* PROBLEM
Output all the entries word for word. Omit the pictures.

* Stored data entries
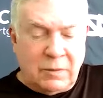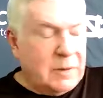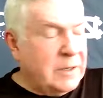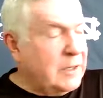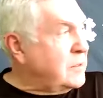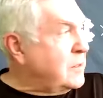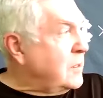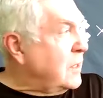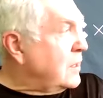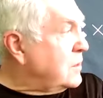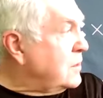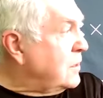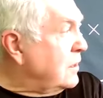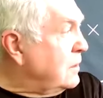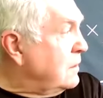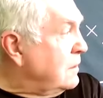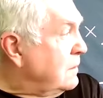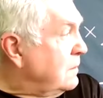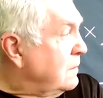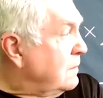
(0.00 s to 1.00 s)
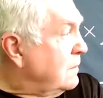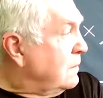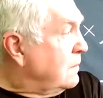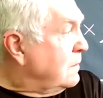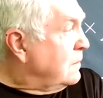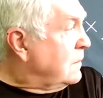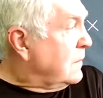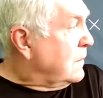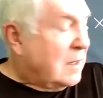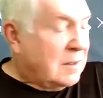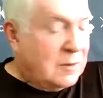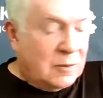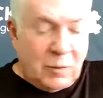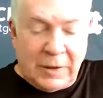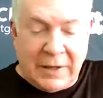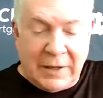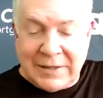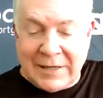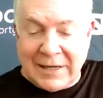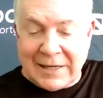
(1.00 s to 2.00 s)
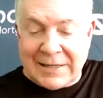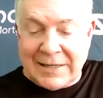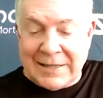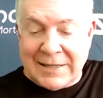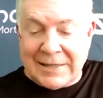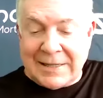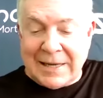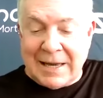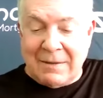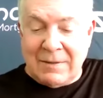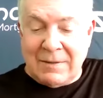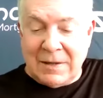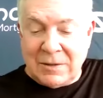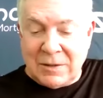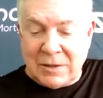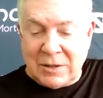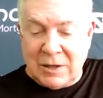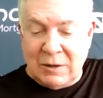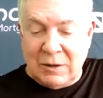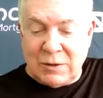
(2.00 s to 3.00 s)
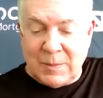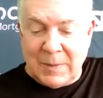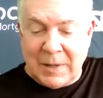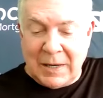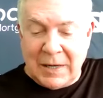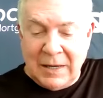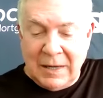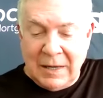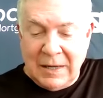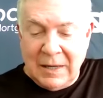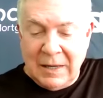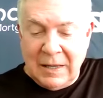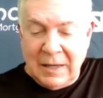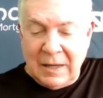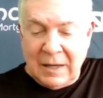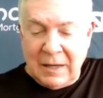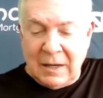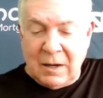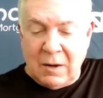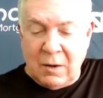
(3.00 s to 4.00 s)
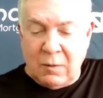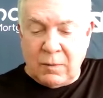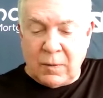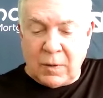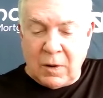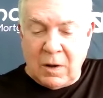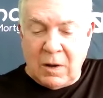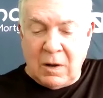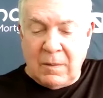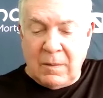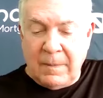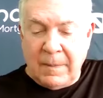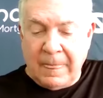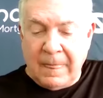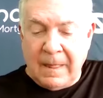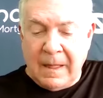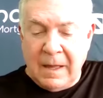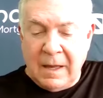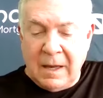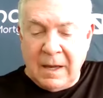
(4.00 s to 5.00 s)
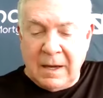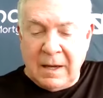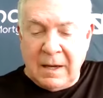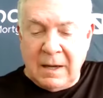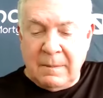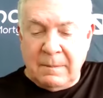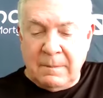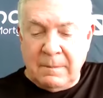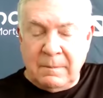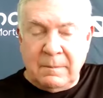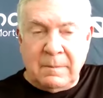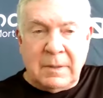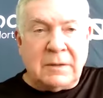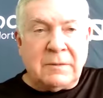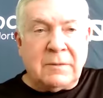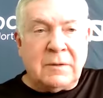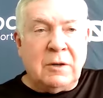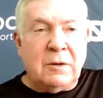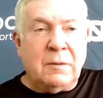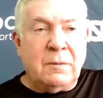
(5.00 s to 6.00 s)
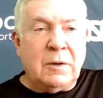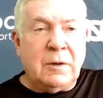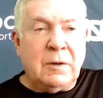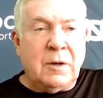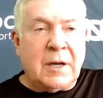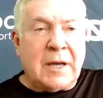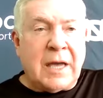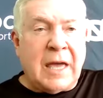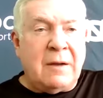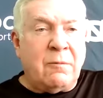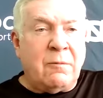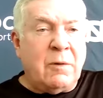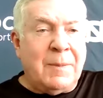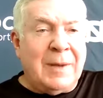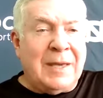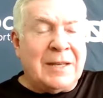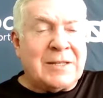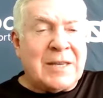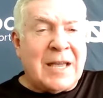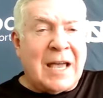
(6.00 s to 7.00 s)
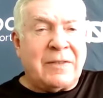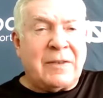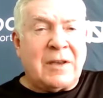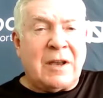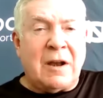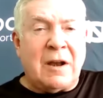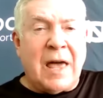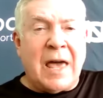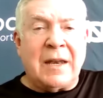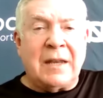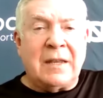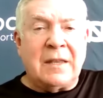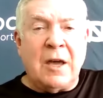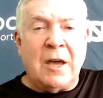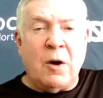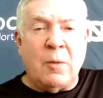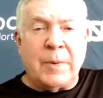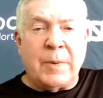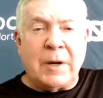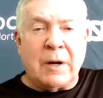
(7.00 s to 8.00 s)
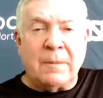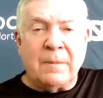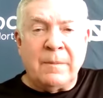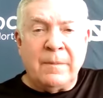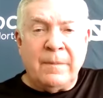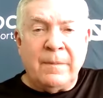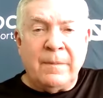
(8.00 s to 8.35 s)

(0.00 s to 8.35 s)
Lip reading: 26 and 7. Excuse me, overall. But you look at it, we beat South Carolina in the opener.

* RESPONSE
(0.00 s to 1.00 s)
(1.00 s to 2.00 s)
(2.00 s to 3.00 s)
(3.00 s to 4.00 s)
(4.00 s to 5.00 s)
(5.00 s to 6.00 s)
(6.00 s to 7.00 s)
(7.00 s to 8.00 s)
(8.00 s to 8.35 s)

(0.00 s to 8.35 s)
Lip reading: 26 and 7. Excuse me, overall. But you look at it, we beat South Carolina in the opener.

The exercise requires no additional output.